CCAP (converged cable access platform) is designed to help cable operators who are seeking a cost-effective strategy for migrating from conventional MPEG-based video delivery to IP (Internet Protocol) video transport with the ability to combine data and video delivery. PON (passive optical network) is a telecommunications network that uses point-to-multipoint fiber to the premises in which unpowered optical splitters are used to enable a single optical fiber to serve multiple premises.
Now that we're all caught up, let's get to the meat of my blog. To those of you who believe CCAP is a large box that saves the cable operators on operational expenditures and consolidates data, voice and video, I say you are correct. It is more than just a box; it is an industry evolution. As the industry continues to evolve, we must ask ourselves where are we headed.

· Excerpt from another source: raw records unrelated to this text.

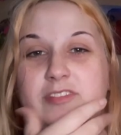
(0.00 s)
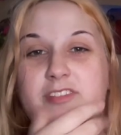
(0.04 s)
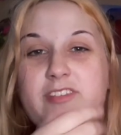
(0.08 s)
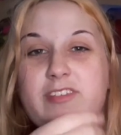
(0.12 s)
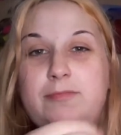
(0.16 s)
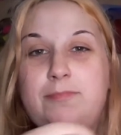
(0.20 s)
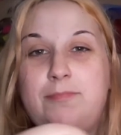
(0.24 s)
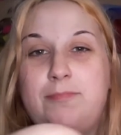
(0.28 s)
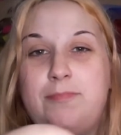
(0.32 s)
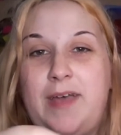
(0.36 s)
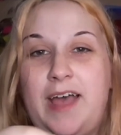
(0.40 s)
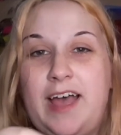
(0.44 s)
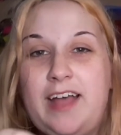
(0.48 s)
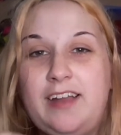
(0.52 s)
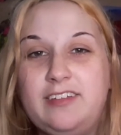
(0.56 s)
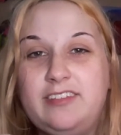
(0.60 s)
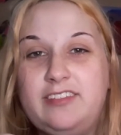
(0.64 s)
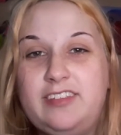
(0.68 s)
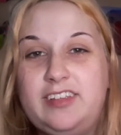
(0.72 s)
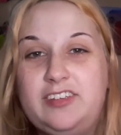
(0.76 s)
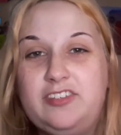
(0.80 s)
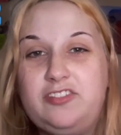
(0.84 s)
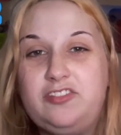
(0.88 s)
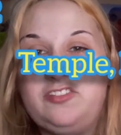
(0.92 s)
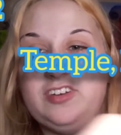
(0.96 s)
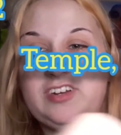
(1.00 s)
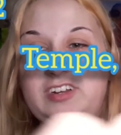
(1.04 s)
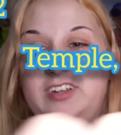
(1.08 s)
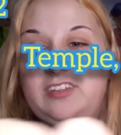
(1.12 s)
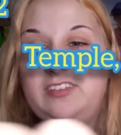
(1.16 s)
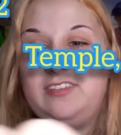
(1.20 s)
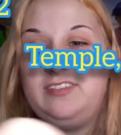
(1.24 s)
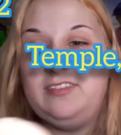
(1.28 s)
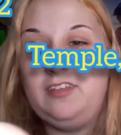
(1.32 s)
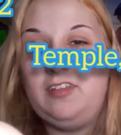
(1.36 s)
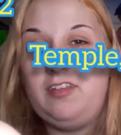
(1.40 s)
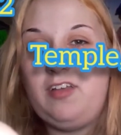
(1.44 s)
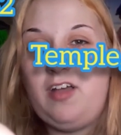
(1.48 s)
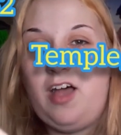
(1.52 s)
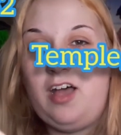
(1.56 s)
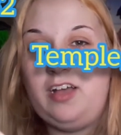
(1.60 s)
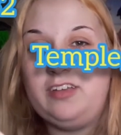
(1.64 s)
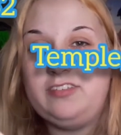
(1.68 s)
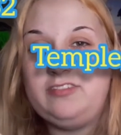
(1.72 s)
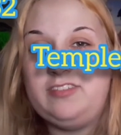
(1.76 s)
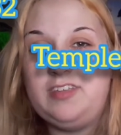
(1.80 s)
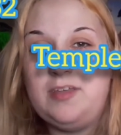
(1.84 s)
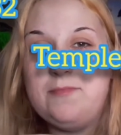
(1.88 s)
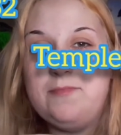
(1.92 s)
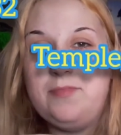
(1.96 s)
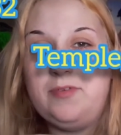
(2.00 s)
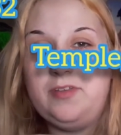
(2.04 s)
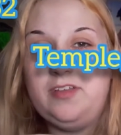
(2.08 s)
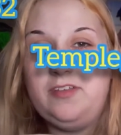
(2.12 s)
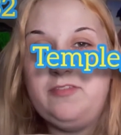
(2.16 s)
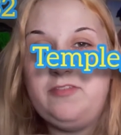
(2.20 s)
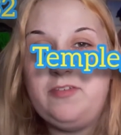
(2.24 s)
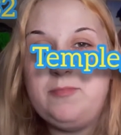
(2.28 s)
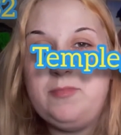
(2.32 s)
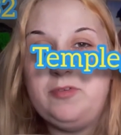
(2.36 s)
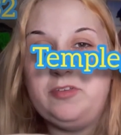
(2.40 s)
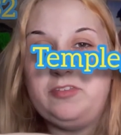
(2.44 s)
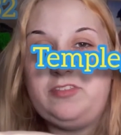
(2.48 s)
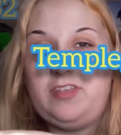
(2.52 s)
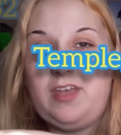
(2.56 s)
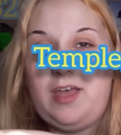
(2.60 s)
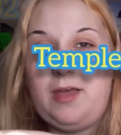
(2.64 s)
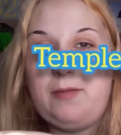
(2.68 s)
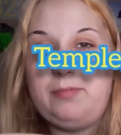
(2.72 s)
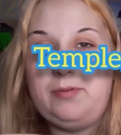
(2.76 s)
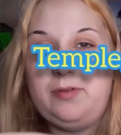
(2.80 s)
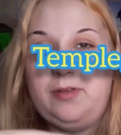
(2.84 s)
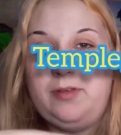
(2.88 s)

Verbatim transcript: as bad as history is the lost temple of Imhotep.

Our view of CCAP is one that is made up of various modular building blocks. Some are specific to cable operators and some are not. The building blocks specific to operators are:
- video processing
- radio frequency modulator
- the control plane
The non-operator specific CCAP blocks are the IP control plane and a typical subscriber management piece.
Distributed access architectures are one of three evolutionary steps of CCAP. The first step is distributed access, which slices the CCAP chassis into two parts and connects them with a simple Layer 1 Ethernet pipe. You may ask why it must be sliced like this. The connection allows operators to move away from using expensive analog transmitters and receivers in the hub. By moving the physical layer components to the field, the hub now has more space, uses less power and produces less heat - thereby reducing an operator's operational expenditures. Intelligent nodes in the fields are simple to use and eventually brings fiber closer to the home.
CommScope's CCAP chassis allows operators the flexibility to move to this architecture from day one by using our PON blades, which can be found in either a EPON or GPON version.
IP in and out; that's another evolution that will take place once CCAP is firmly embedded with operators. IP-video 'out' allows content to seamlessly traverse between devices. CCAP allows for this evolution by making a call to vendors to include PON in their chassis. CommScope's chassis has both EPON and GPON variants allowing a seamless transition to an IP solution.
The third evolution could include a more hybrid approach - EPoC (EPON over coax). This proposed Institute of Electrical and Electronics Engineers Inc. (IEEE) standard aims to bring PON speeds to hybrid fiber/coax (HFC) networks. Many believe that EPoC's initial focus will be business services; however, it could end up in residential networks as well. One advantage EPoC supporters tout is the ability to be deployed piecemeal, wherever it is needed.
To remain current and ready to offer high value, high bandwidth services, the deployment of CCAP with distributed access architectures, PON and EPoC, is crucial to cable operators. As CCAP evolves, we will be ready to support these new technologies.
What are your CCAP evolution/deployment plans?